EXERCISE DETAILS: Begin with the line holding "[00:38:58.67 to 00:38:59.50]" and end with the last line of the records below. Set down exactly those lines and leave out every picture.
────────────────
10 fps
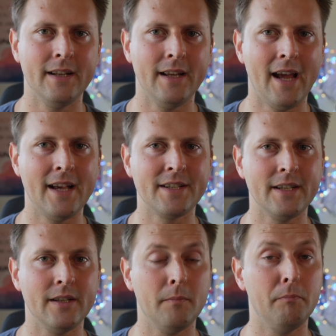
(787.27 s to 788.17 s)
it has
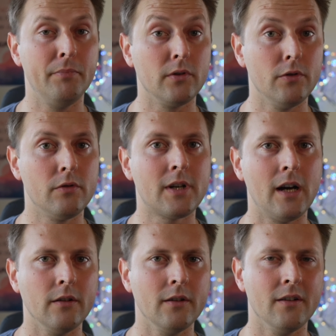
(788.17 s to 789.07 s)
a blue
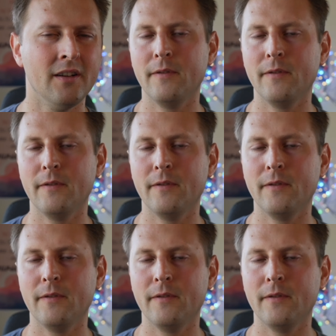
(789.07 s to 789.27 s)
color.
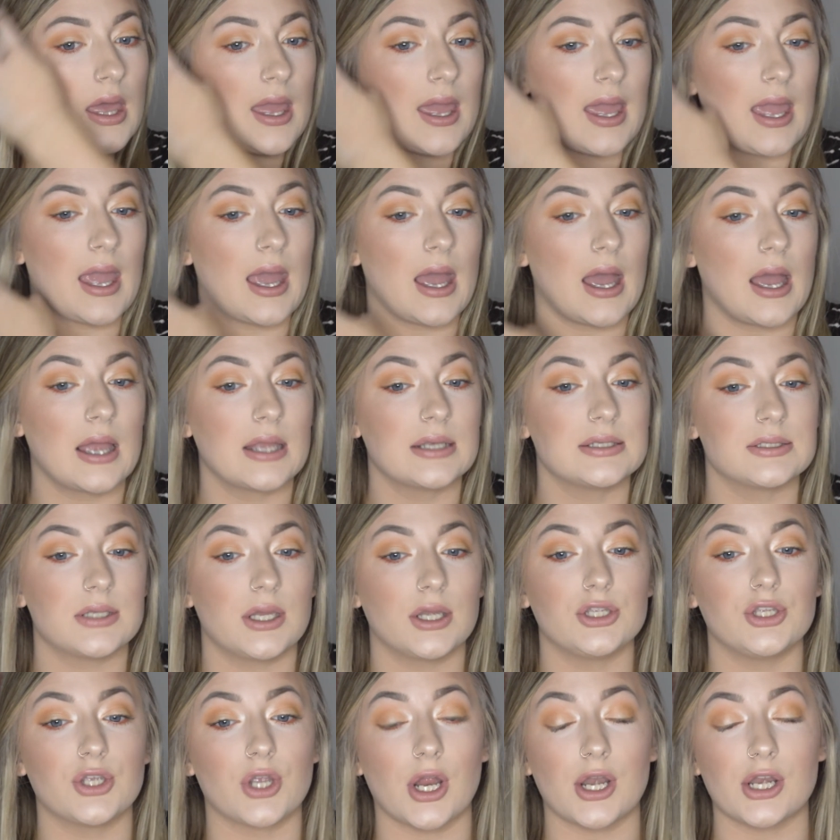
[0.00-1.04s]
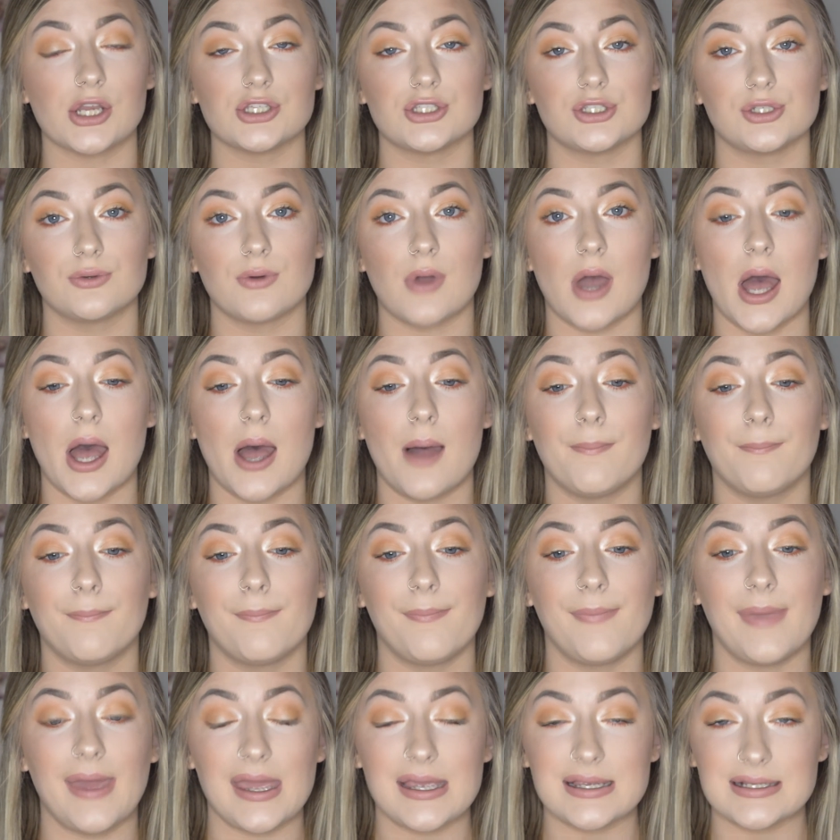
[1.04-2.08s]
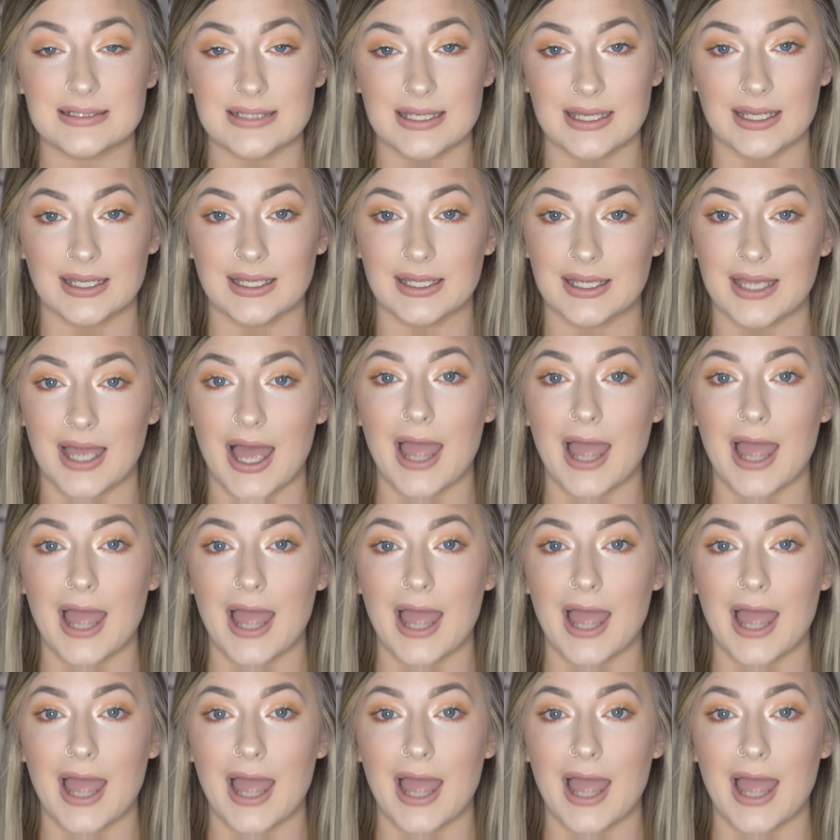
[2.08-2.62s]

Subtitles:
And you're going to do amazing.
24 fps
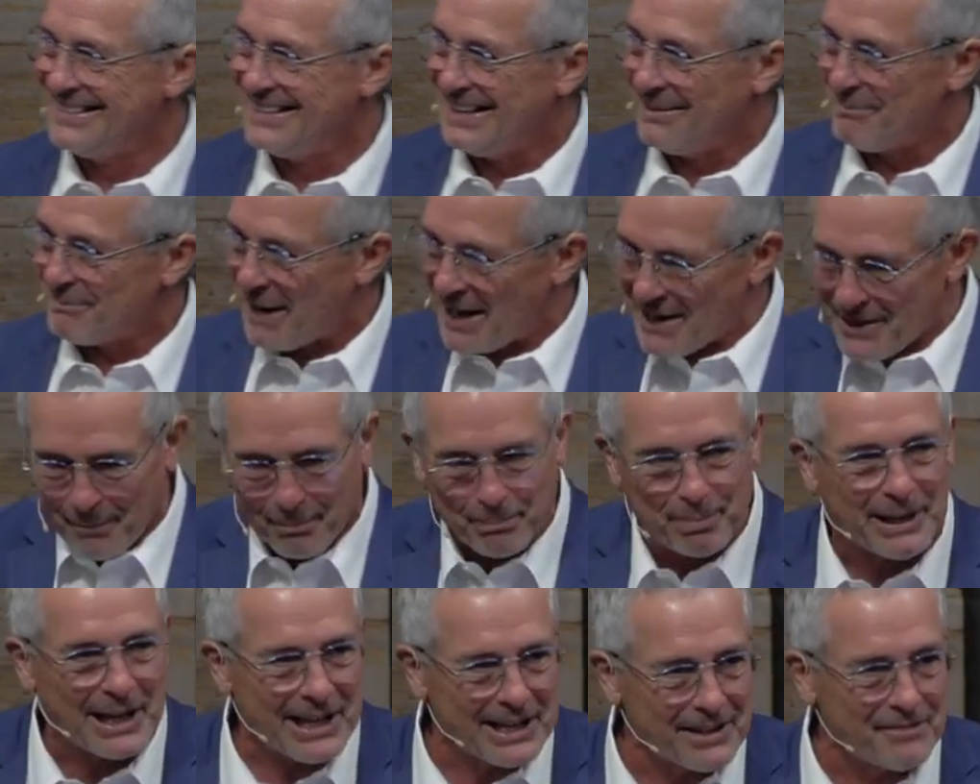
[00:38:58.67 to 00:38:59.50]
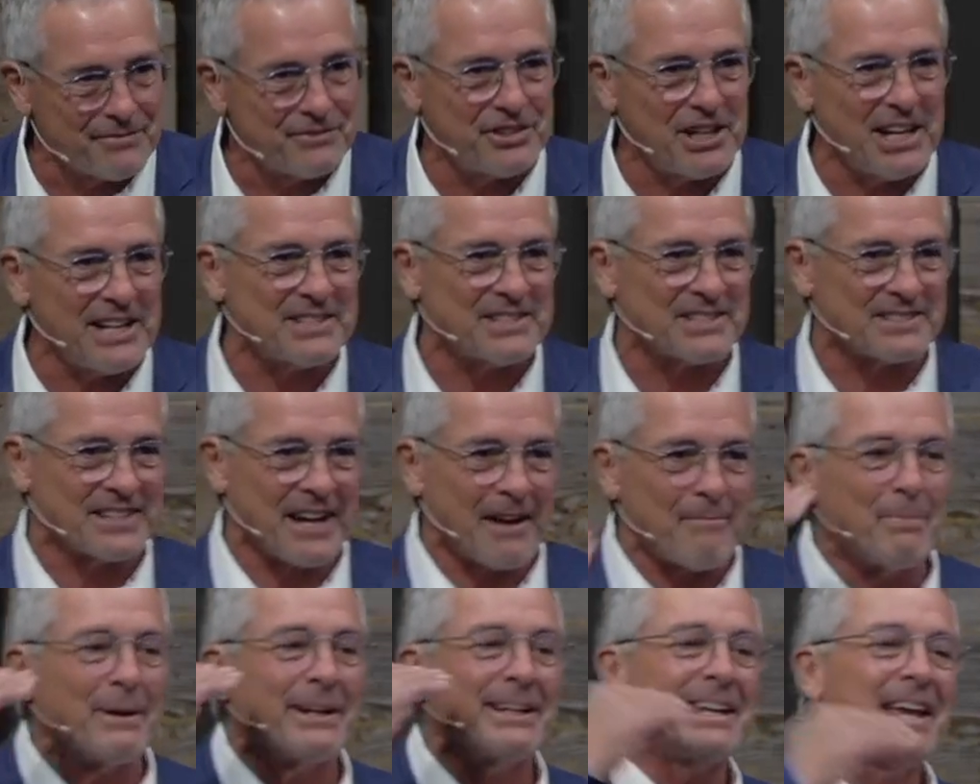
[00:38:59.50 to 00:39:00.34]
By the blood of Jesus,
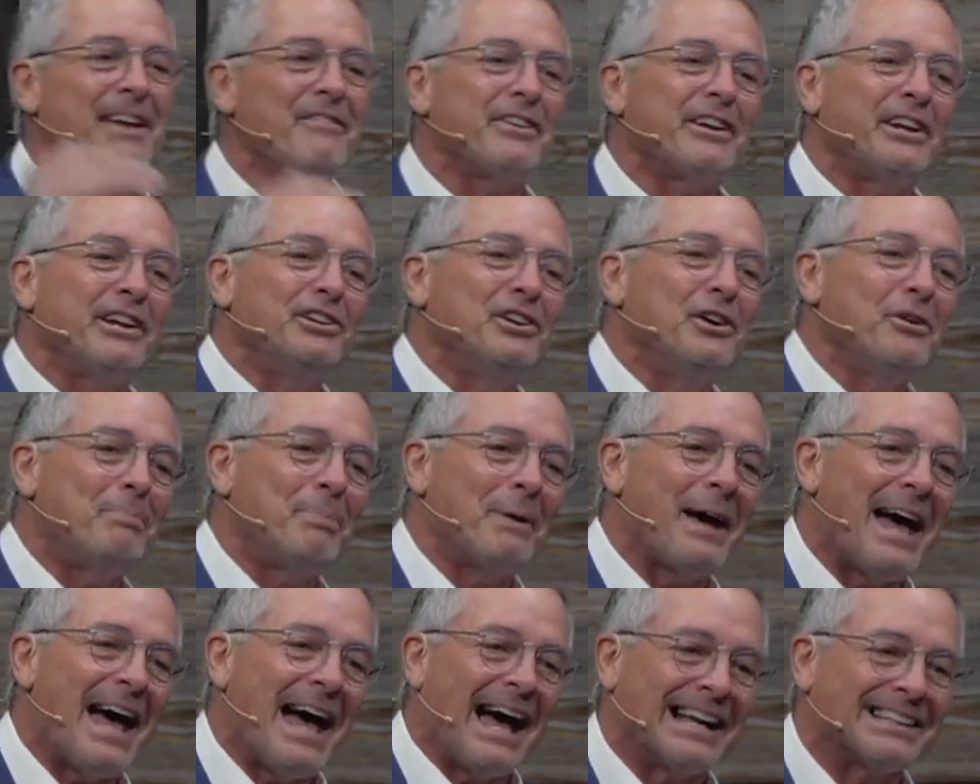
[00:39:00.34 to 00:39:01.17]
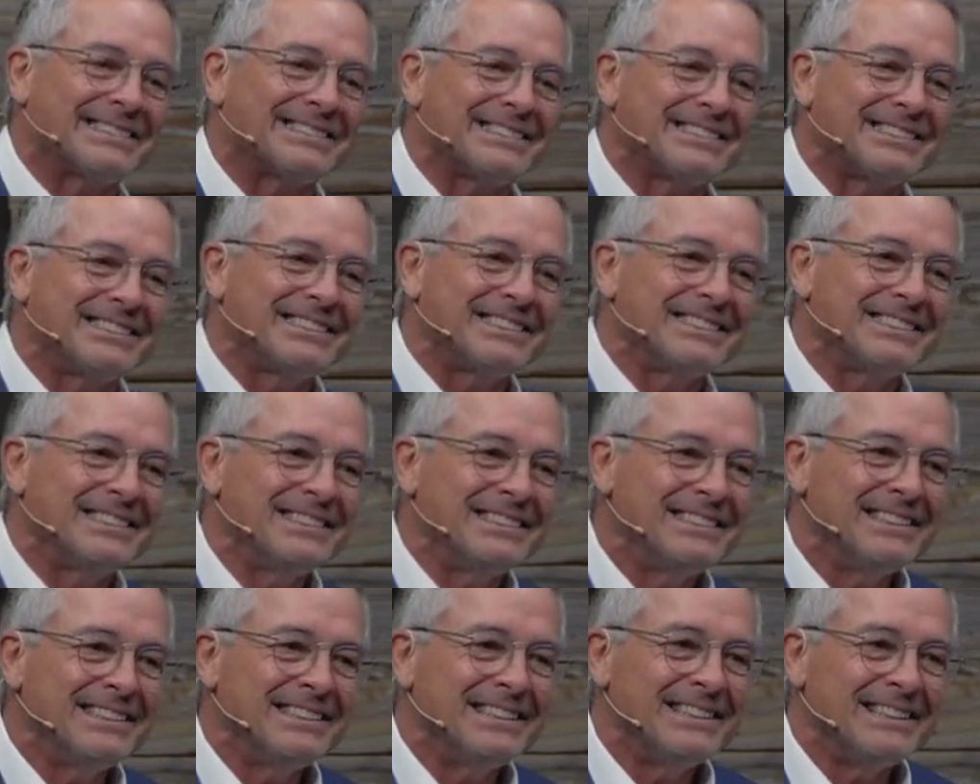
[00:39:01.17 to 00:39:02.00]
I've been given a new past.
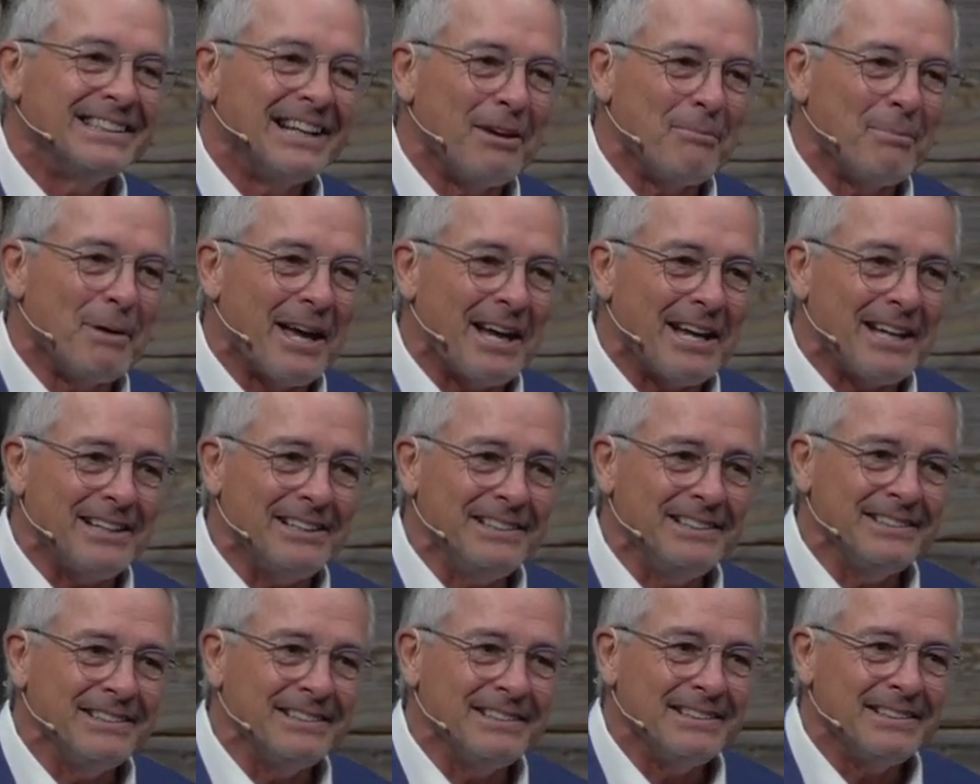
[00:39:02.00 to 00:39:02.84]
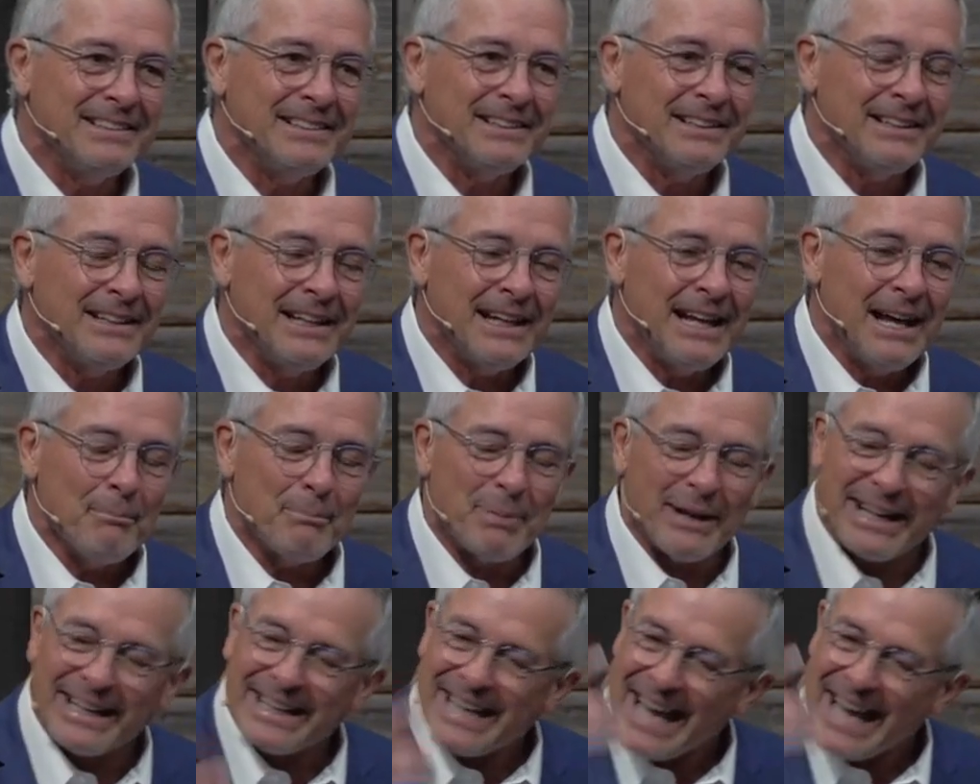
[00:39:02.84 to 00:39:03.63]
Amen? But it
────────────────
ANSWER TO THE EXERCISE:
[00:38:58.67 to 00:38:59.50]
[00:38:59.50 to 00:39:00.34]
By the blood of Jesus,
[00:39:00.34 to 00:39:01.17]
[00:39:01.17 to 00:39:02.00]
I've been given a new past.
[00:39:02.00 to 00:39:02.84]
[00:39:02.84 to 00:39:03.63]
Amen? But it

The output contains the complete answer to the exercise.